* _Data extracted from a collection_
....
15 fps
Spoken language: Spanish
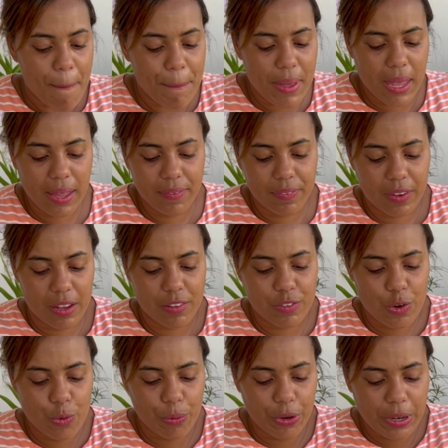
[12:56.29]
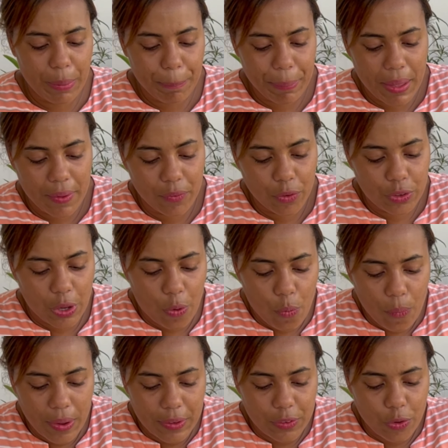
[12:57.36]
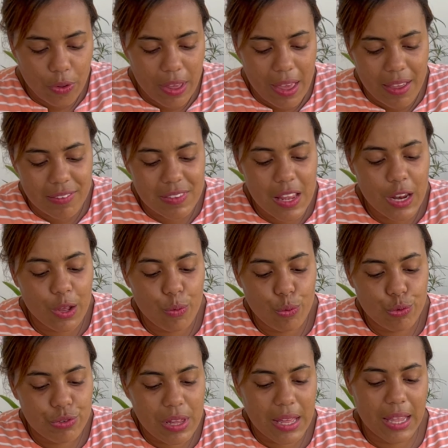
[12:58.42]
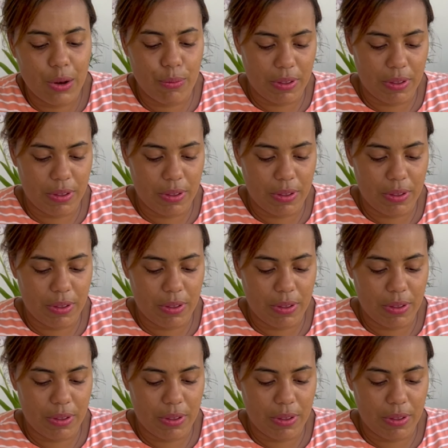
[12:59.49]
Mientras lo voy limpiando te cuento que a este le gusta que lo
....
* _WORK TASK_
Using the data above, print every line exactly, omitting pictures.

* _RESPONSE BOX_
15 fps
Spoken language: Spanish
[12:56.29]
[12:57.36]
[12:58.42]
[12:59.49]
Mientras lo voy limpiando te cuento que a este le gusta que lo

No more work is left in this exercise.